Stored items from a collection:
'''

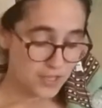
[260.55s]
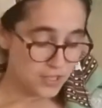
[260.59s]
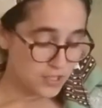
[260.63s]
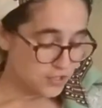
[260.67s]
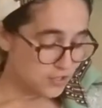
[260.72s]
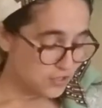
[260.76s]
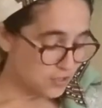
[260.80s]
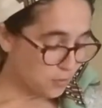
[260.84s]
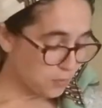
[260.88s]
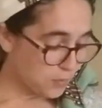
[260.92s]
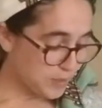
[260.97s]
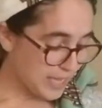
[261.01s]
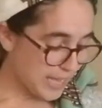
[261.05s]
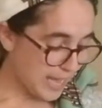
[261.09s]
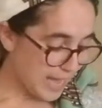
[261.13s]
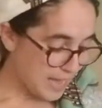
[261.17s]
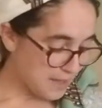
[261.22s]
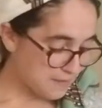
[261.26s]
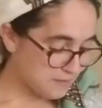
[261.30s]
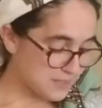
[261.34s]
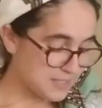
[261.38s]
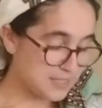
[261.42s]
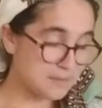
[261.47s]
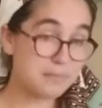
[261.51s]
So we
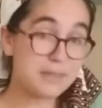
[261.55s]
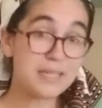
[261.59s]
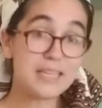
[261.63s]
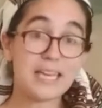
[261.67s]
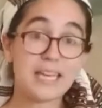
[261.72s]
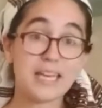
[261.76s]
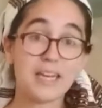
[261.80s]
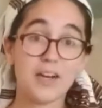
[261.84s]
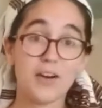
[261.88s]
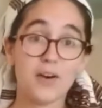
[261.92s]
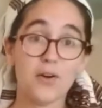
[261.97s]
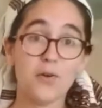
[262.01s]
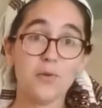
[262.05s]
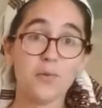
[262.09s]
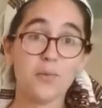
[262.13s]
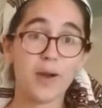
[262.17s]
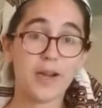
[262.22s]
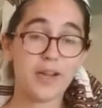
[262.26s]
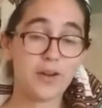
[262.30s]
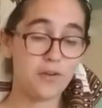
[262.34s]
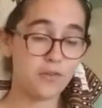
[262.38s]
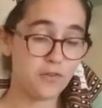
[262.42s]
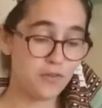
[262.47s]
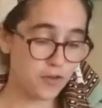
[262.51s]
have some ginkgo
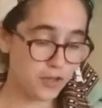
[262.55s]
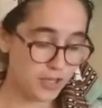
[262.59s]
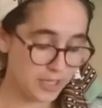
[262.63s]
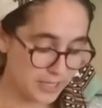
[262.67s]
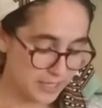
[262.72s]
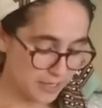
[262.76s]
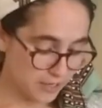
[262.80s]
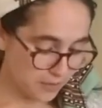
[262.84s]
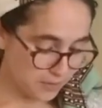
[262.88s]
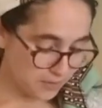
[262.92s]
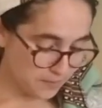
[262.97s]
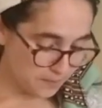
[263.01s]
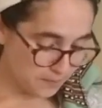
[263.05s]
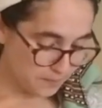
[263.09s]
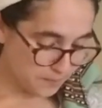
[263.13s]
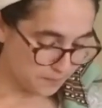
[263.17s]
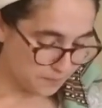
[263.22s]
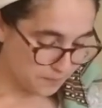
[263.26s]
right over here.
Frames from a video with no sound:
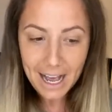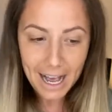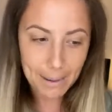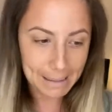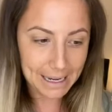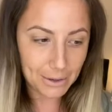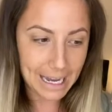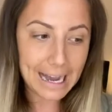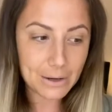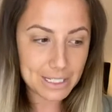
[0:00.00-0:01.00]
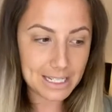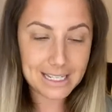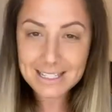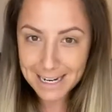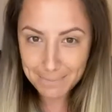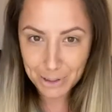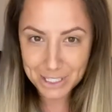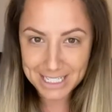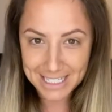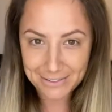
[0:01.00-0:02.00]
about how to stay
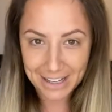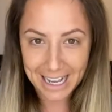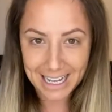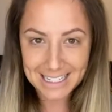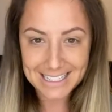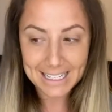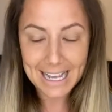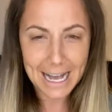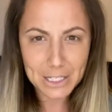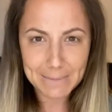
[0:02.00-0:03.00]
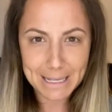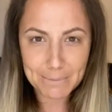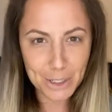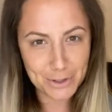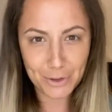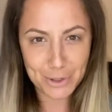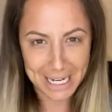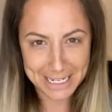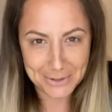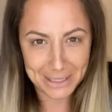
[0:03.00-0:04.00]
positive and how to make the most of your
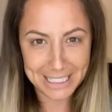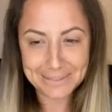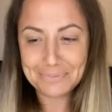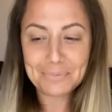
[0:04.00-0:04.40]
days, really.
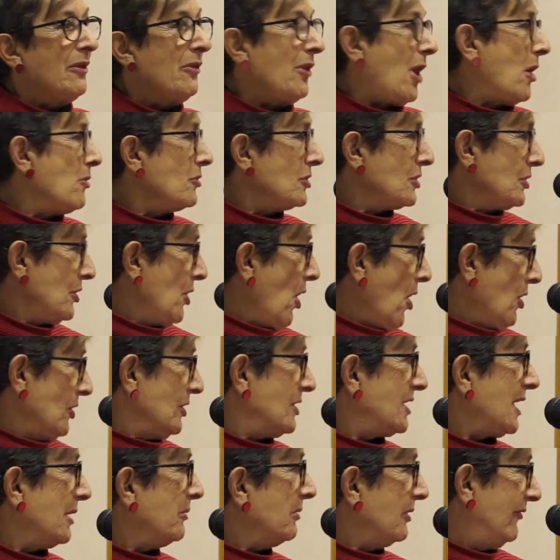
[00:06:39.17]
in those
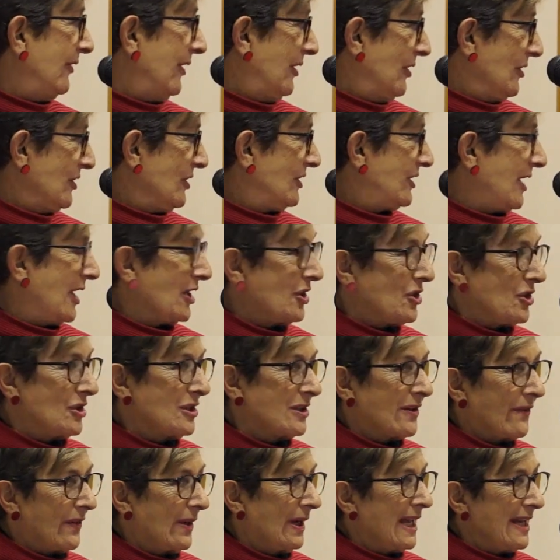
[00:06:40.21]
not so advanced
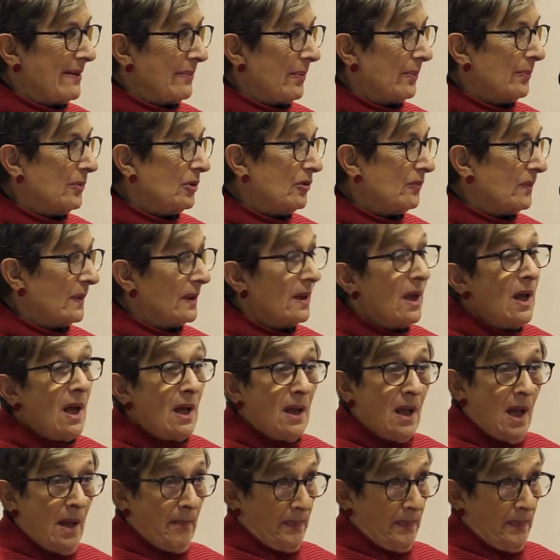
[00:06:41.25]
sections of the labour movement,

'''

= Exercise objective =
When copying the entries above, keep each word as it is and exclude any image.

= Result of this exercise =
[260.55s]
[260.59s]
[260.63s]
[260.67s]
[260.72s]
[260.76s]
[260.80s]
[260.84s]
[260.88s]
[260.92s]
[260.97s]
[261.01s]
[261.05s]
[261.09s]
[261.13s]
[261.17s]
[261.22s]
[261.26s]
[261.30s]
[261.34s]
[261.38s]
[261.42s]
[261.47s]
[261.51s]
So we
[261.55s]
[261.59s]
[261.63s]
[261.67s]
[261.72s]
[261.76s]
[261.80s]
[261.84s]
[261.88s]
[261.92s]
[261.97s]
[262.01s]
[262.05s]
[262.09s]
[262.13s]
[262.17s]
[262.22s]
[262.26s]
[262.30s]
[262.34s]
[262.38s]
[262.42s]
[262.47s]
[262.51s]
have some ginkgo
[262.55s]
[262.59s]
[262.63s]
[262.67s]
[262.72s]
[262.76s]
[262.80s]
[262.84s]
[262.88s]
[262.92s]
[262.97s]
[263.01s]
[263.05s]
[263.09s]
[263.13s]
[263.17s]
[263.22s]
[263.26s]
right over here.
Frames from a video with no sound:
[0:00.00-0:01.00]
[0:01.00-0:02.00]
about how to stay
[0:02.00-0:03.00]
[0:03.00-0:04.00]
positive and how to make the most of your
[0:04.00-0:04.40]
days, really.
[00:06:39.17]
in those
[00:06:40.21]
not so advanced
[00:06:41.25]
sections of the labour movement,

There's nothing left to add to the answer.